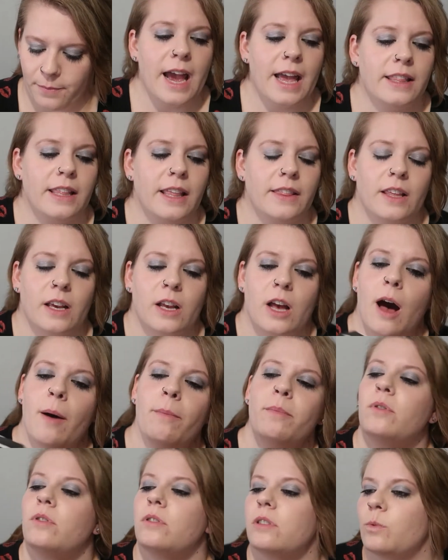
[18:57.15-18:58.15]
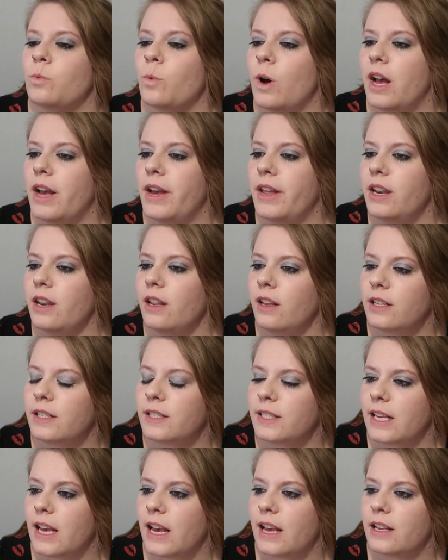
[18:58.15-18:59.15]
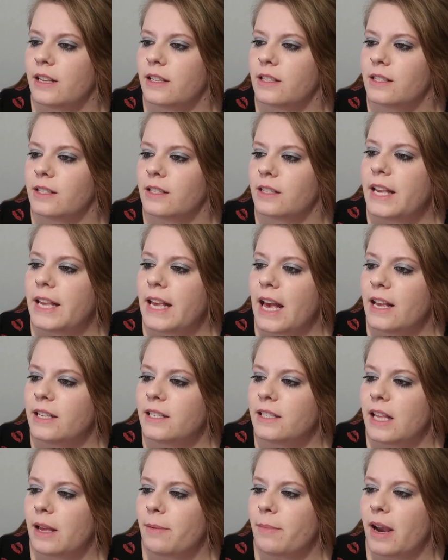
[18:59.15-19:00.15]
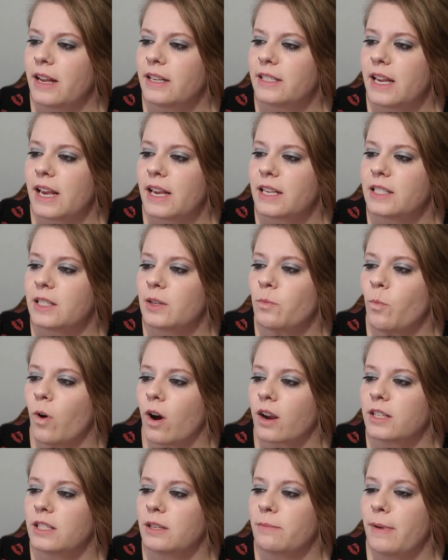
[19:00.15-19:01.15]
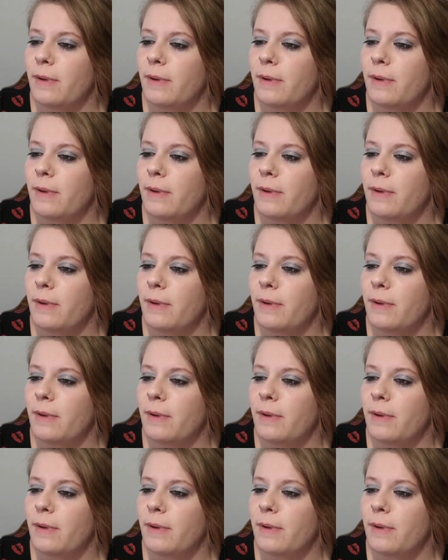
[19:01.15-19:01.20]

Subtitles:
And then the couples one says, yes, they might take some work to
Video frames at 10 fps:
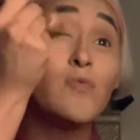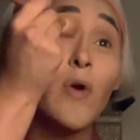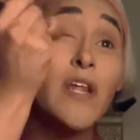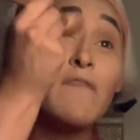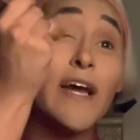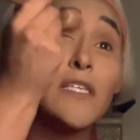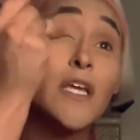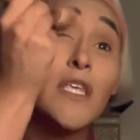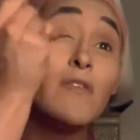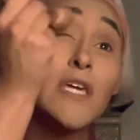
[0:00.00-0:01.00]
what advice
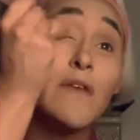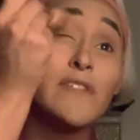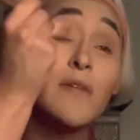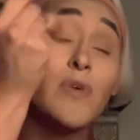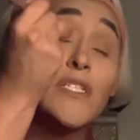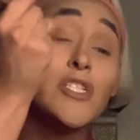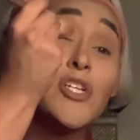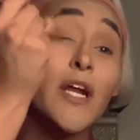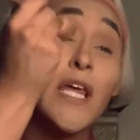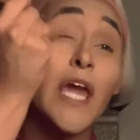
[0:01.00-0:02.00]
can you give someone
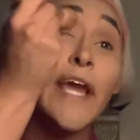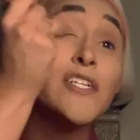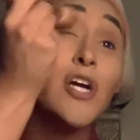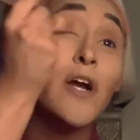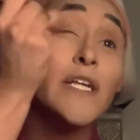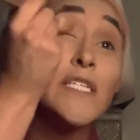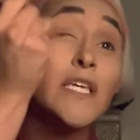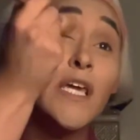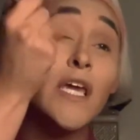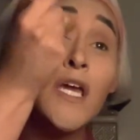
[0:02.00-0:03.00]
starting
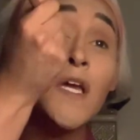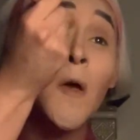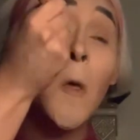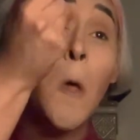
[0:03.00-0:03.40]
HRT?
--------
Pictures stay out of this copy; write out the entries above exactly.

[18:57.15-18:58.15]
[18:58.15-18:59.15]
[18:59.15-19:00.15]
[19:00.15-19:01.15]
[19:01.15-19:01.20]

Subtitles:
And then the couples one says, yes, they might take some work to
Video frames at 10 fps:
[0:00.00-0:01.00]
what advice
[0:01.00-0:02.00]
can you give someone
[0:02.00-0:03.00]
starting
[0:03.00-0:03.40]
HRT?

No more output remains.